International characters and Python's string functions on Linux

Andy Robinson andy at robanal.demon.co.uk
Tue Aug 10 15:54:52 EDT 1999


>
>	http://www.triode.net.au/~skaller/unicode/index.html
>
>for documented sources. 
>
>	In Python today, you can support
>internationalisation using the UTF-8 encoding, as my 
>literate programming tool interscript does. UTF-8 is,
>in my opinion, the best option in Python today, since it
>is ASCII compatible, and will work with 8 bit strings as 
>Python today already has.

Internationalisation is not just about which encoding you use, it is
about having the libraries in your app to convert between them as
needed.  

I use Python to build live gateways between Sybase servers holding
7000+ Japanese names and addresses in UTF8, the same data on AS400s in
IBM's own undocumented encoding, and Shift-JIS on Windows.  We have to
handle all three, as those are the systems we have to interface to.
We also have to encode things the way our printers like for printing.

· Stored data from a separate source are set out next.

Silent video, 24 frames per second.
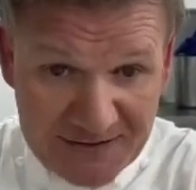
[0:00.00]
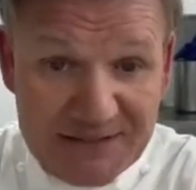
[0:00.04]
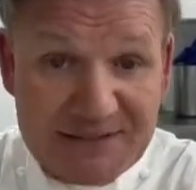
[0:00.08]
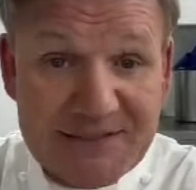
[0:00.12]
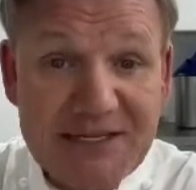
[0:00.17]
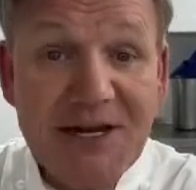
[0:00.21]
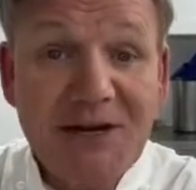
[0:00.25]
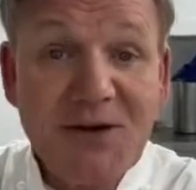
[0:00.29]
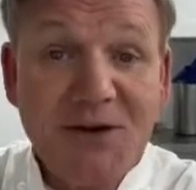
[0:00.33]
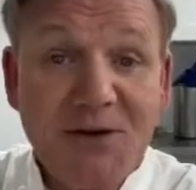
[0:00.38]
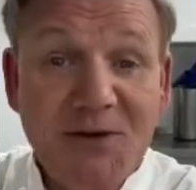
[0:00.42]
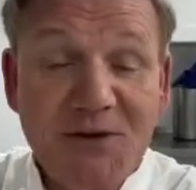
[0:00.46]

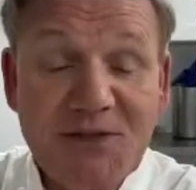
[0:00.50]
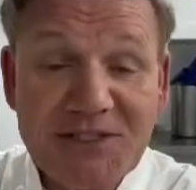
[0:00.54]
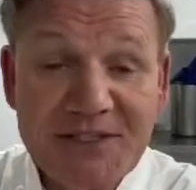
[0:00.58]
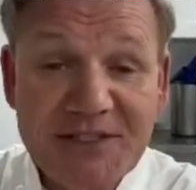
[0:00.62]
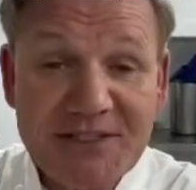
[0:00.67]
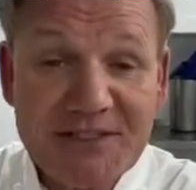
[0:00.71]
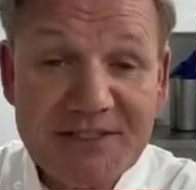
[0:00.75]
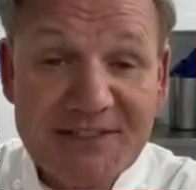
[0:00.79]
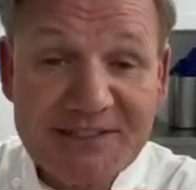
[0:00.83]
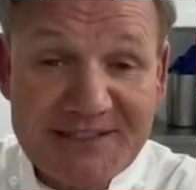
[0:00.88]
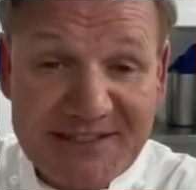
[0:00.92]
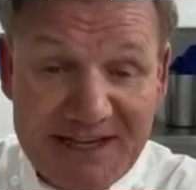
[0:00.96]
Dude,
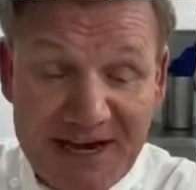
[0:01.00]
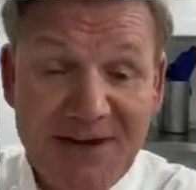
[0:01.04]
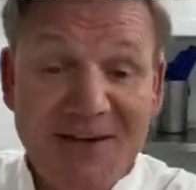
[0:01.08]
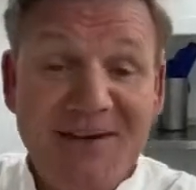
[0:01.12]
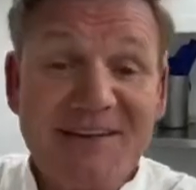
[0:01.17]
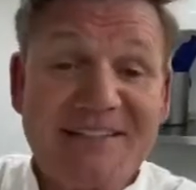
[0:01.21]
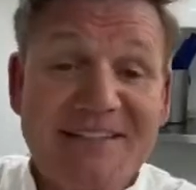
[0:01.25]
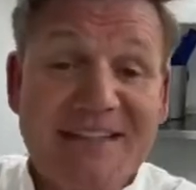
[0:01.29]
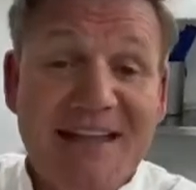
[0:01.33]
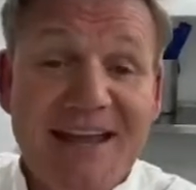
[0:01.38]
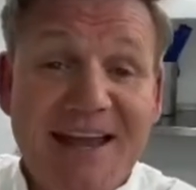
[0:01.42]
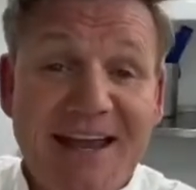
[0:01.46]

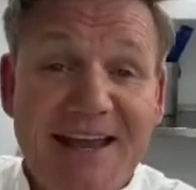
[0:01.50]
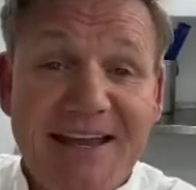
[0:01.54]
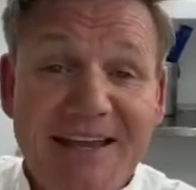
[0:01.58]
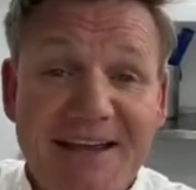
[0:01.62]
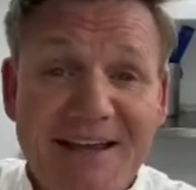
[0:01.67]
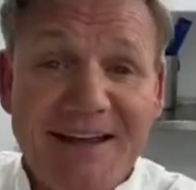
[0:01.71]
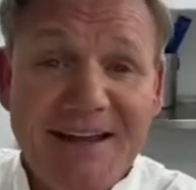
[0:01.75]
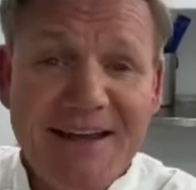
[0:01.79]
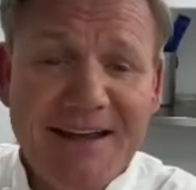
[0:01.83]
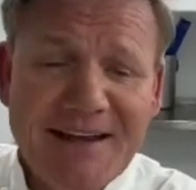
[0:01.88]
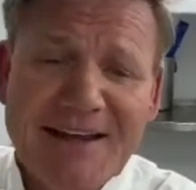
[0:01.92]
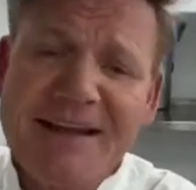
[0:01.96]
seriously?
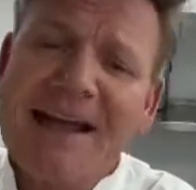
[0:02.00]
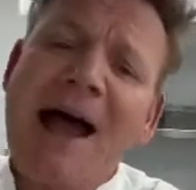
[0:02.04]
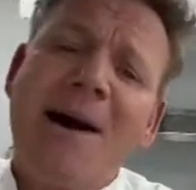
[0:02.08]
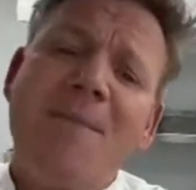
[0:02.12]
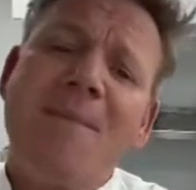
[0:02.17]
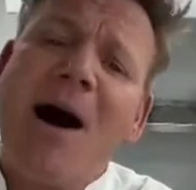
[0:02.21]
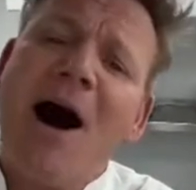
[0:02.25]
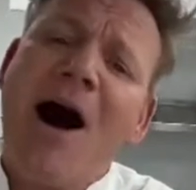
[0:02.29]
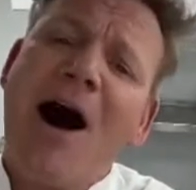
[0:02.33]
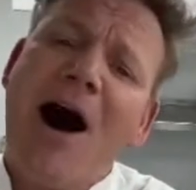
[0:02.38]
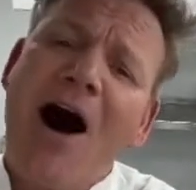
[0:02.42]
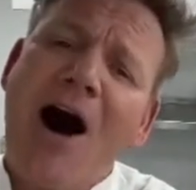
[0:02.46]
Come
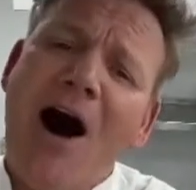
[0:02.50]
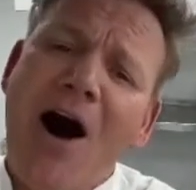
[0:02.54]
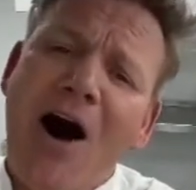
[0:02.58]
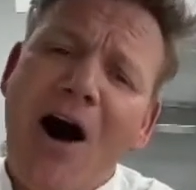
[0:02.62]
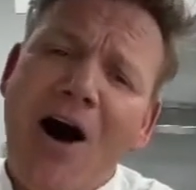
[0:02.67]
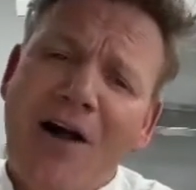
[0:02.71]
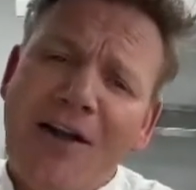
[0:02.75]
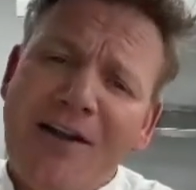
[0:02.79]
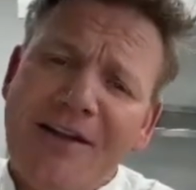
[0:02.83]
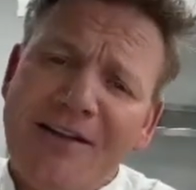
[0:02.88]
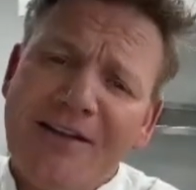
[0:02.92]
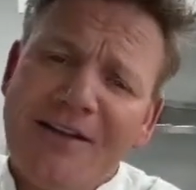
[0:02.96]
on.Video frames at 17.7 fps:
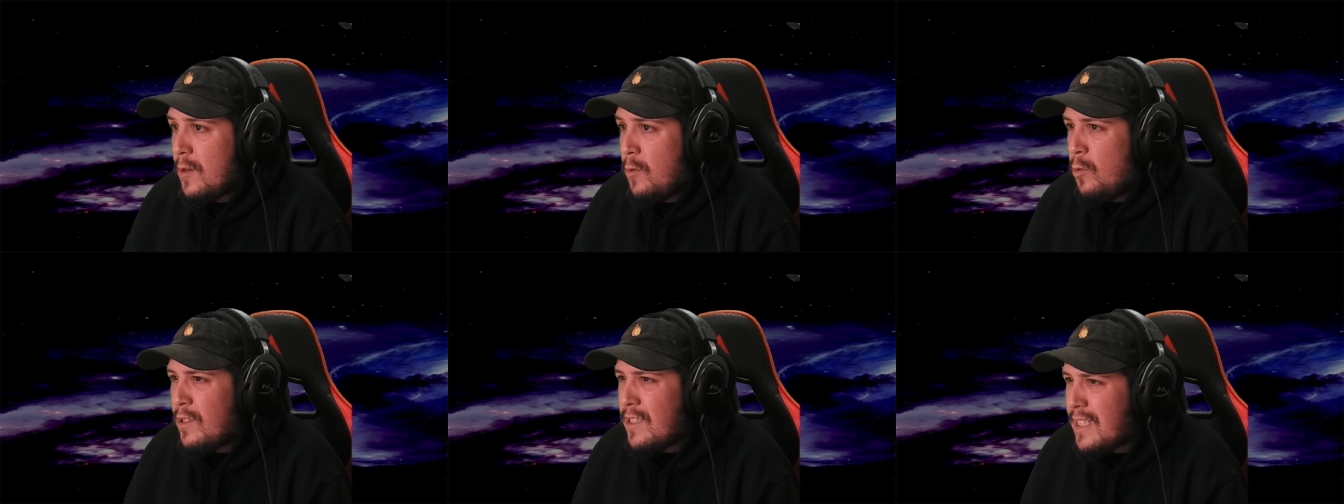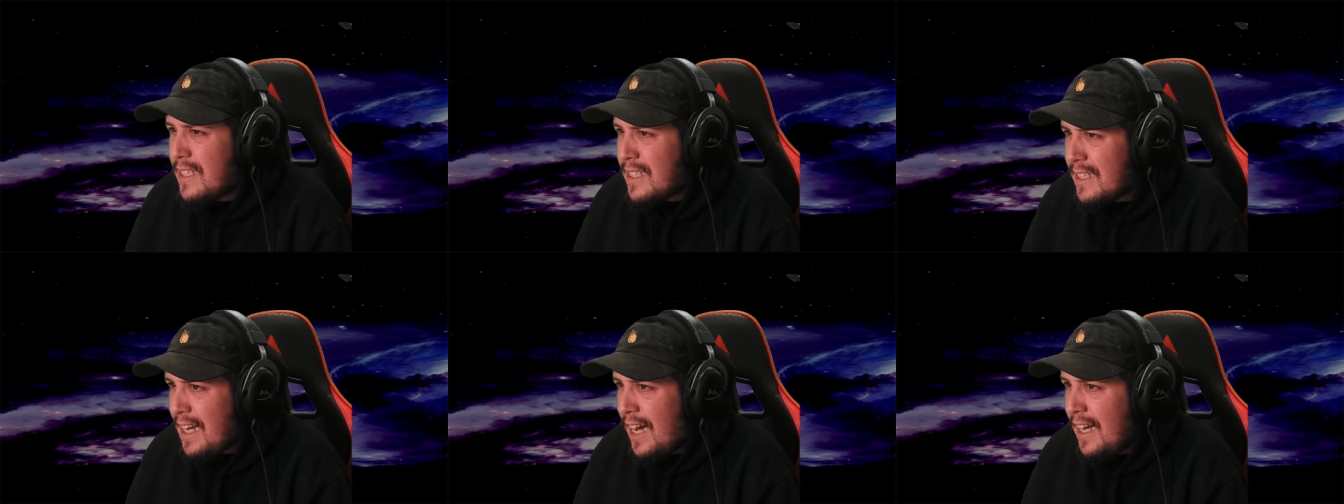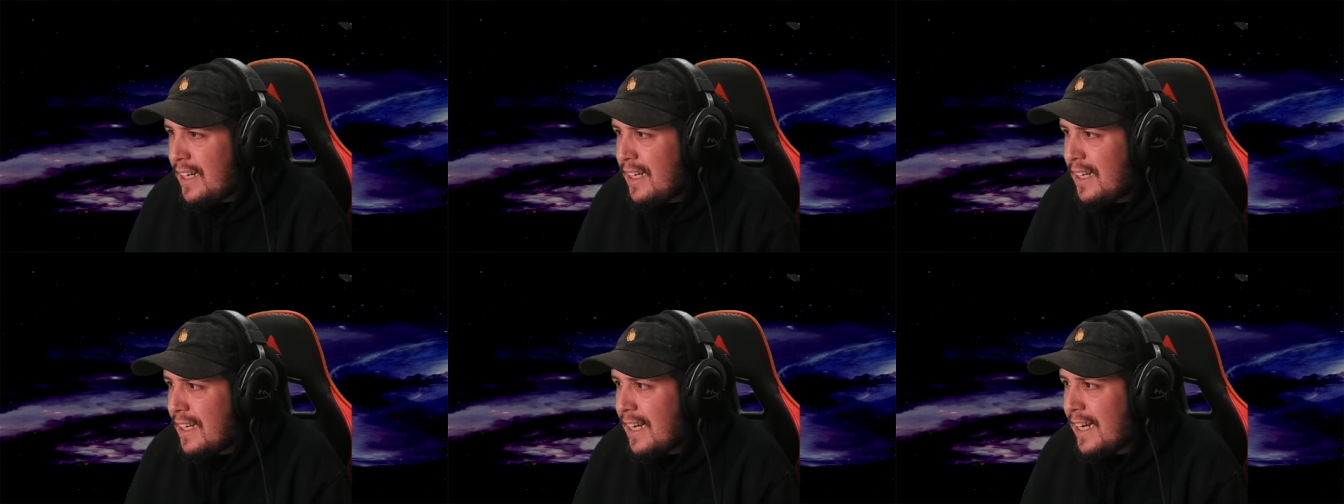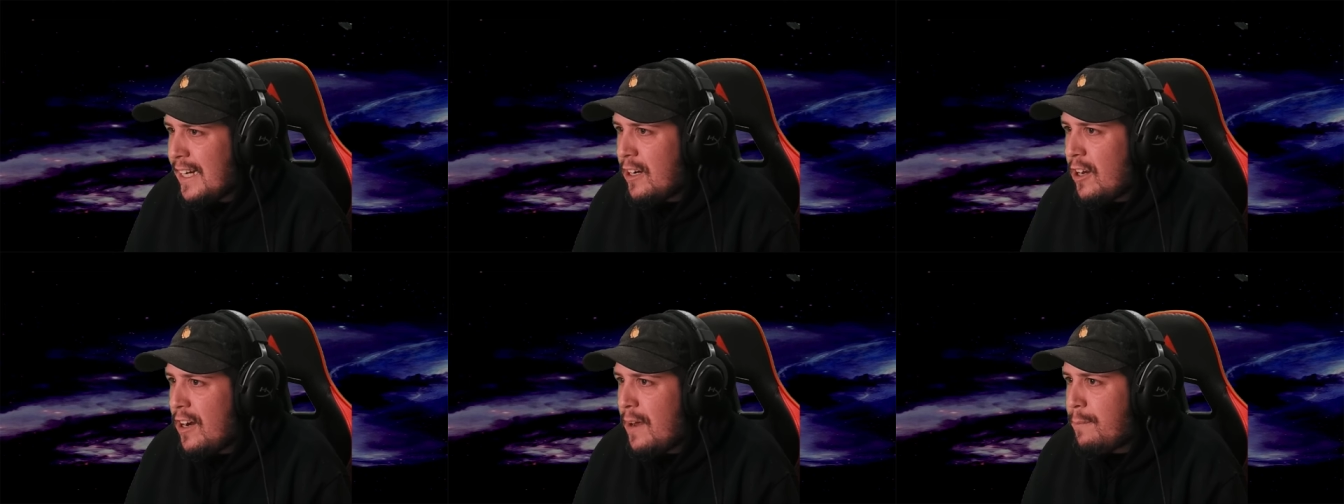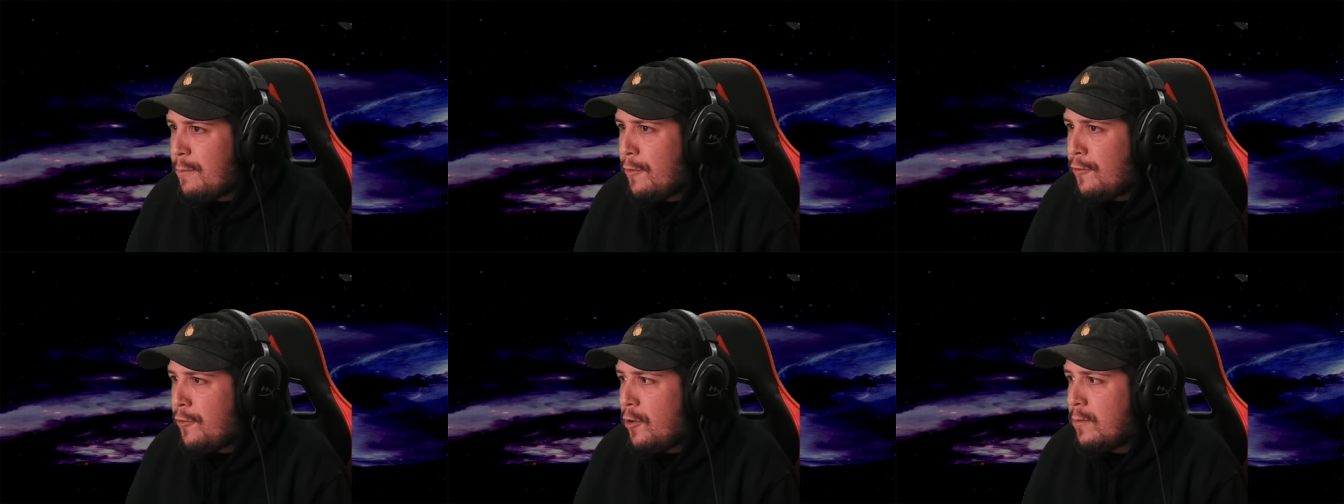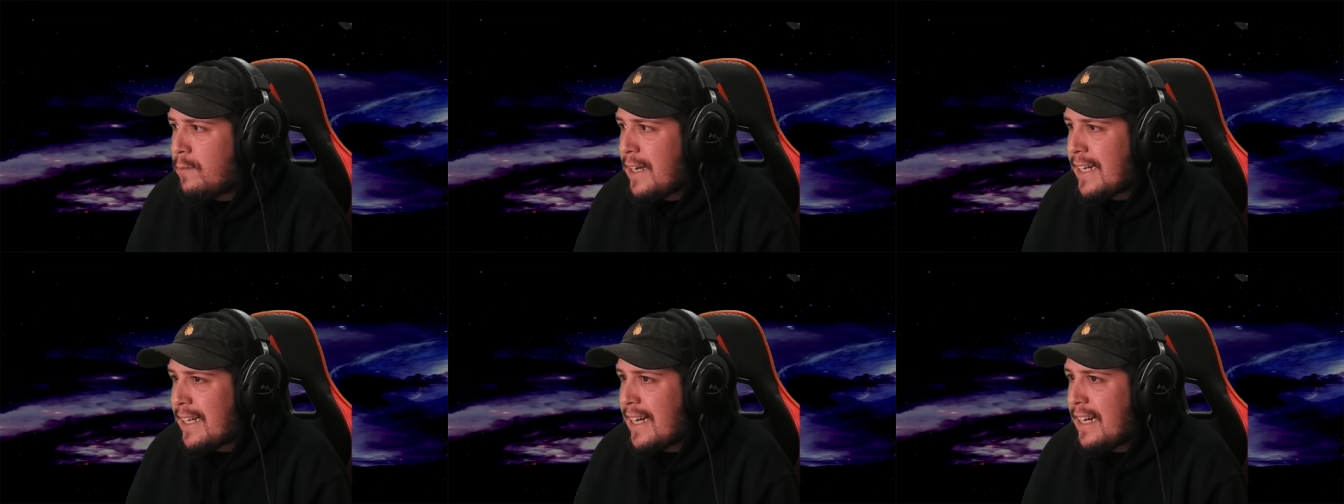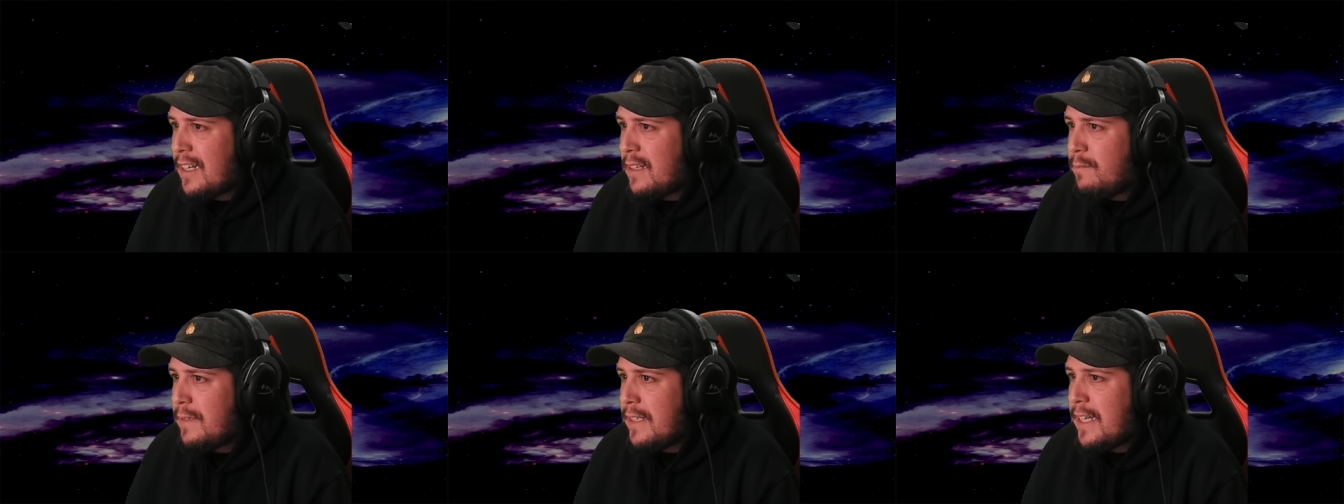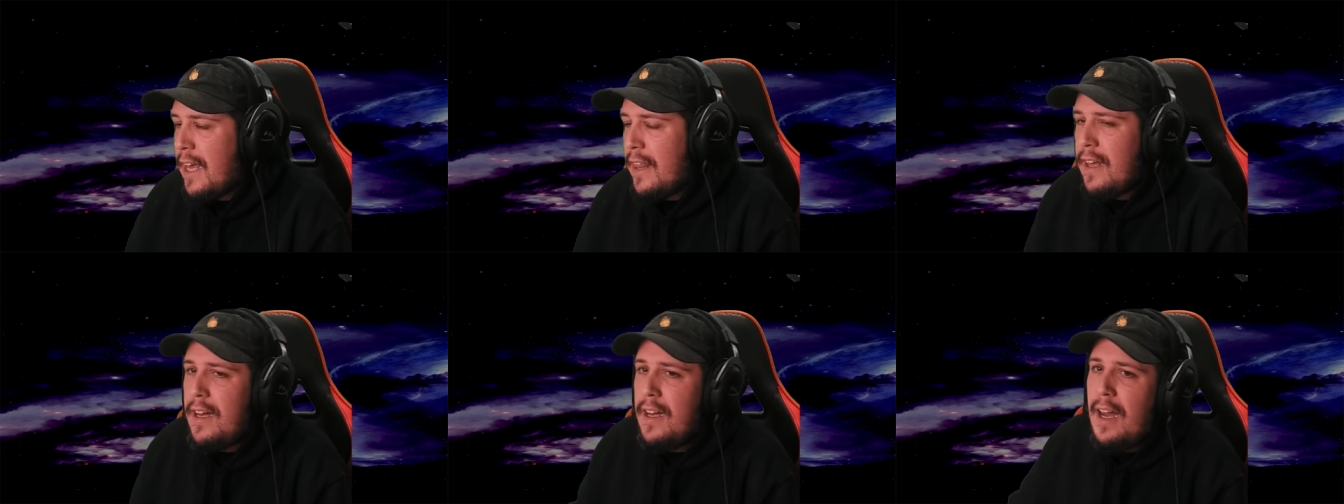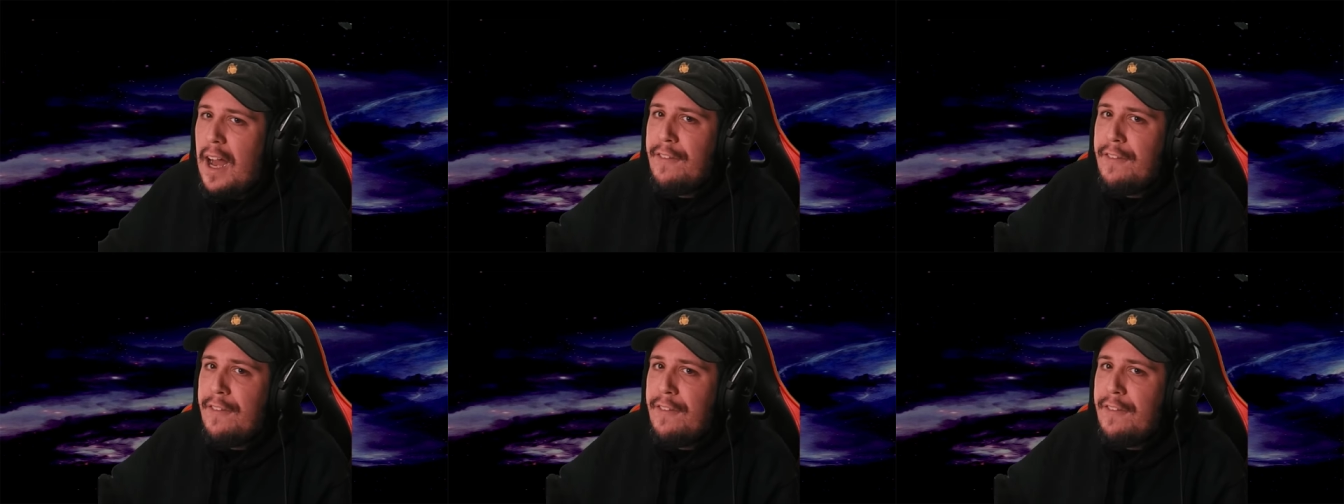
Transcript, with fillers: Was it San and Lena that performed at Kingdom together?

If you have a saner problem to deal with (European languages and one
OS), the key issues are still what encodings do you get data from,
what encodings do you have to save it to, and do you have to print it?
The choice of encoding is never made in isolation.

John Skaller's conversion utilities are a great start - I had
something uncannily similar but it was written for clients and I
cannot release it.  What Python really needs to handle
internationalisation well is not an even better wide string type, but
a standard library to convert all those other encodings to and from
UCS2/UTF8.  Java does this out of the box.